«Et ils repartirent par un autre chemin » nous avertit l’évangéliste Matthieu à propos de l’épisode des Mages. Divine intuition mais surtout changement radical après LA rencontre espérée, mystérieuse, surprenante même avec l’Enfant. Aujourd’hui, ils se sont évanouis en attendant les galettes partagées de l’année prochaine, faiseuses de rois et de reines éphémères qui rappellent ces lointains monarques de dérision qui, lors des Saturnales, présidaient les ripailles alors dispensées.
Mais qui étaient ces hommes, ces Orientaux, cheminant lentement au rythme lourd de leurs caravanes et pour qui la brillance d’une étoile tenait lieu de boussole ? Peut-être des ambassadeurs se rendant auprès de l’empereur pour lui rendre hommage ? Ou peut-être pas. Une fois encore, entre ce que nous croyons tirer du texte scripturaire et ce que l’on a ajouté siècle après siècle, il y a comme un fossé.
D’abord le récit ne dit pas qu’ils étaient trois et pendant longtemps, leur nombre a beaucoup varié. Six, sept voire douze pour préfigurer les apôtres. En Occident, à la suite d’Origène, la trilogie s’est imposée. C’est seulement à la fin du Ve siècle que, sur une mosaïque byzantine de l’église Saint-Apollinaire-le-Neuf à Ravenne, leurs noms sont précisés : Balthazar, Melchior, Gaspar. C’est encore au cours de la période médiévale que ces personnages renvoyèrent à la tricontinentalité du monde connu. Ce que l’iconographie a traduit seulement après les années 1350 en faisant passer le personnage noir du rang de serviteur à celui de souverain de plein droit, peut-être en écho à l’évocation du royaume du Prêtre Jean, très en vogue à la fin du Moyen-Âge.
Ensuite, personne ne sait s’ils étaient vraiment rois. A ce sujet, le cardinal Baronio (1538-1607) trouve bon de préciser que « ces Mages furent rois selon la façon de parler de la sainte écriture, laquelle a coutume d’appeler Roy, le seigneur de chaque ville ». D’ailleurs, sur ce plan, les représentations picturales demeurèrent longtemps ambiguës, les unes attribuant un signe royal à ces hommes, les autres non. Ici aussi, le recours à un verset du psaume 72 (« Tous les rois se prosterneront devant lui ») permet d’asseoir la légitimité de leur statut. Bien entendu, l’allégorie royale se trouva mobilisée à partir du XIIe siècle « lorsque les rois de Germanie surent s’approprier cette tradition symbolique et intégrer la figure des Mages au culte monarchique » (F. Walter). La découverte en 1158 dans une chapelle de Milan de trois squelettes assez vite assimilés aux restes des personnages évangéliques fut suivi de leur transfert en 1164 dans la cathédrale de Cologne qui fit de ce lieu un passage obligé pour tous les souverains qui venaient d’être couronnés. De Frédéric II en 1215 jusqu’à Ferdinand 1er en 1531.
Enfin le sens des présents apportés par les « rois mages » et mentionnés dans Matthieu, avait été fixé par la réflexion patristique dès les tout premiers siècles du christianisme.
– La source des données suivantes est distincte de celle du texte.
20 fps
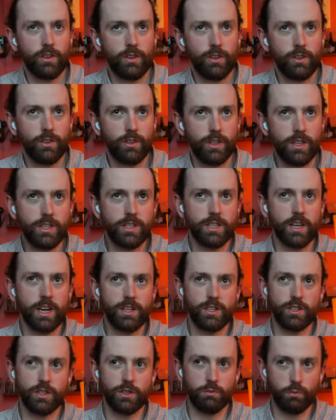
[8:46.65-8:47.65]
these
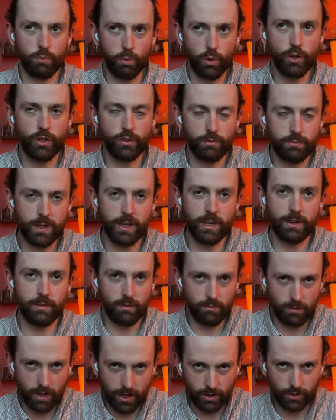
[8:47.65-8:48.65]
sessions would have been
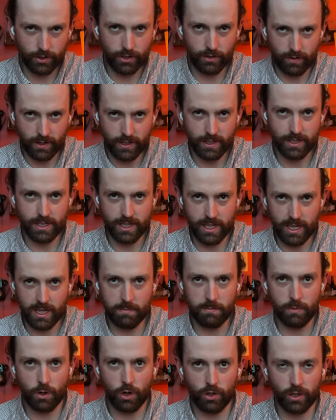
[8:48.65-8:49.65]
relatively the
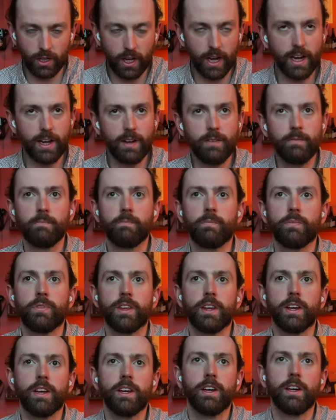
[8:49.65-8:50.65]
same online.
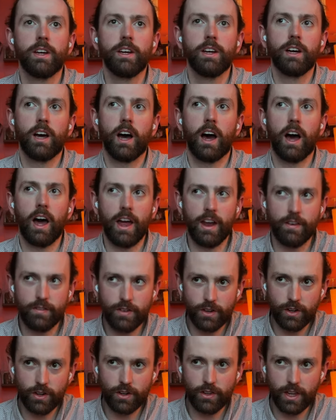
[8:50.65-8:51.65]
Every
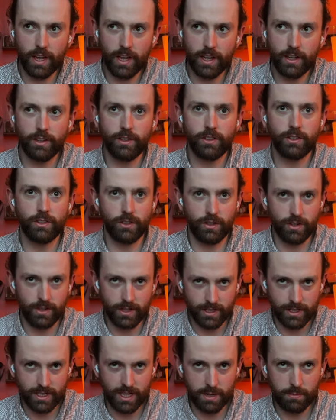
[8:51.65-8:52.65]
now and then, doing
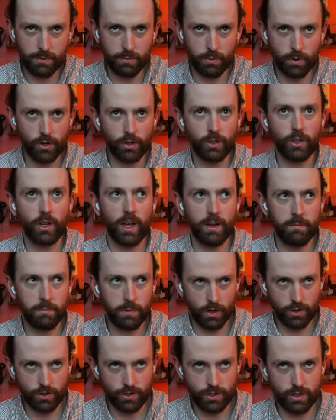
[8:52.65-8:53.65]
this type of work in
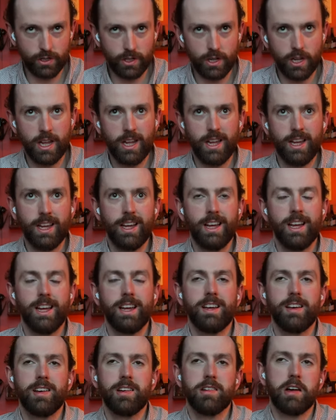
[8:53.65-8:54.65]
person,
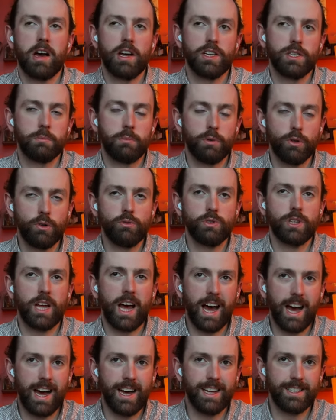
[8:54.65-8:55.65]
I suppose,
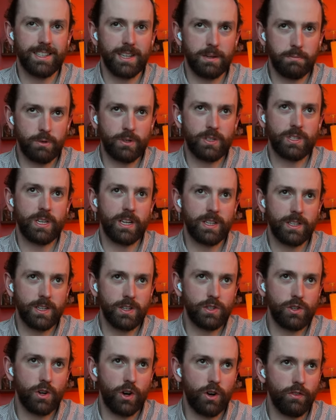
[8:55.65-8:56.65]
adds a
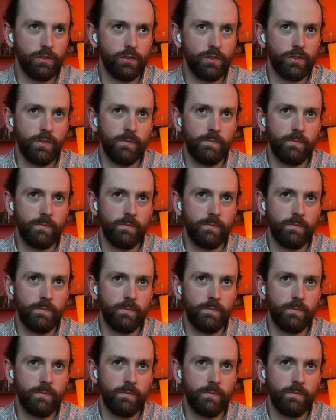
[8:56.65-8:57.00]
percentage of...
L’or comme tribut dû au souverain, l’encens destiné à honorer la divinité dans le temple, la myrrhe pour oindre les corps des vivants et des morts. Un apocryphe de la fin du IVe siècle rapporte que l’on embauma le corps supplicié du crucifié avec « la myrrhe que les Mages avaient donné à Jésus à sa naissance et que Marie avait conservée ».
Les ajouts imaginaires et autres précisions instrumentalisées à partir de la mise en récit de Matthieu firent évidemment l’objet de lourdes critiques de la part des Réformés. Si Luther avait condamné le pèlerinage de Cologne, inventé pour soutirer de l’argent aux crédules, Calvin, en excellent connaisseur de l’Ecriture stigmatisa : « Ces papistes [sont] plus que ridicules quand de ces sages, ils se sont forgé des rois pour ce qu’ils avaient vu en un autre lieu (le psaume 72) qu’il était prédit que les rois de Tarsis, des îles et de Saba viendraient apporter des présents au Seigneur ». On remarquera quand même que lesdits mages ne furent jamais canonisés par Rome.
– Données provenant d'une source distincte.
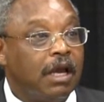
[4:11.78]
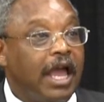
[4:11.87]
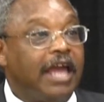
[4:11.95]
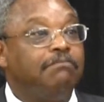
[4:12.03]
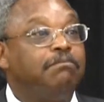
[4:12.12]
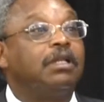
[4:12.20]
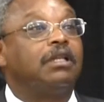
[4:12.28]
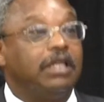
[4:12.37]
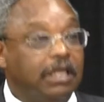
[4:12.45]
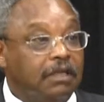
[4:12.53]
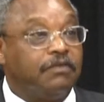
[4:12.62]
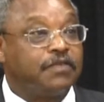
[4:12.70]
and
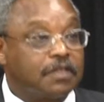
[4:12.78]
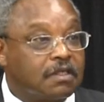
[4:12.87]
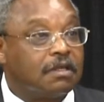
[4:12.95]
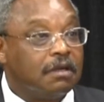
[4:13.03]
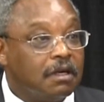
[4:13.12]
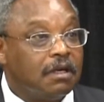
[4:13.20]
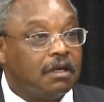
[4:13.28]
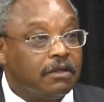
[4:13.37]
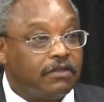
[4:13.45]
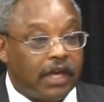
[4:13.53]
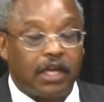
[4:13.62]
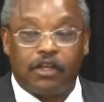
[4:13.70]
beliefs
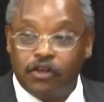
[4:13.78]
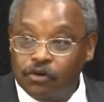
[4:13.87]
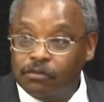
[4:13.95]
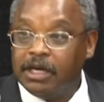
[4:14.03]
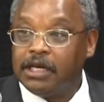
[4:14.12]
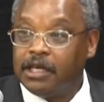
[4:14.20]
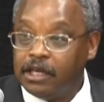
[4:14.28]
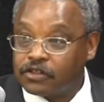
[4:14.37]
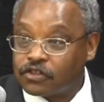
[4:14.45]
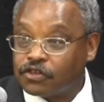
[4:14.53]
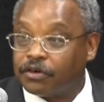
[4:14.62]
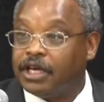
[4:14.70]
that human
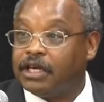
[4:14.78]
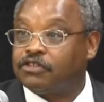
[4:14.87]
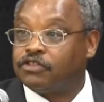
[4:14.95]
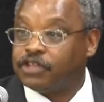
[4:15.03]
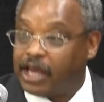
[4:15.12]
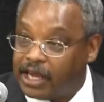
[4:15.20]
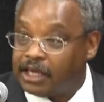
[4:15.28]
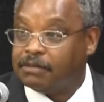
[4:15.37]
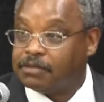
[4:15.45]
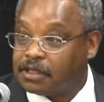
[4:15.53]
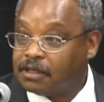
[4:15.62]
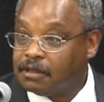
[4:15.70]
history is
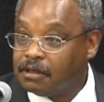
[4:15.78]
shaped.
Ce qui n’empêcha pas certains de recevoir le nom de l’un d’entre eux lors de leur baptême, ni Laurent de Médicis de se faire représenter, tout de blanc vêtu, en Gaspar par Benozzo Gozzoli, sur les murs de la chapelle florentine de la famille. Et ce qui nous empêche encore moins aujourd’hui de tirer les rois sans beaucoup de pensées pour eux, sans pièce d’or enfouie dans la galette, sans aucune odeur de l’encens, juste avec un goût subtil de frangipane sur la langue.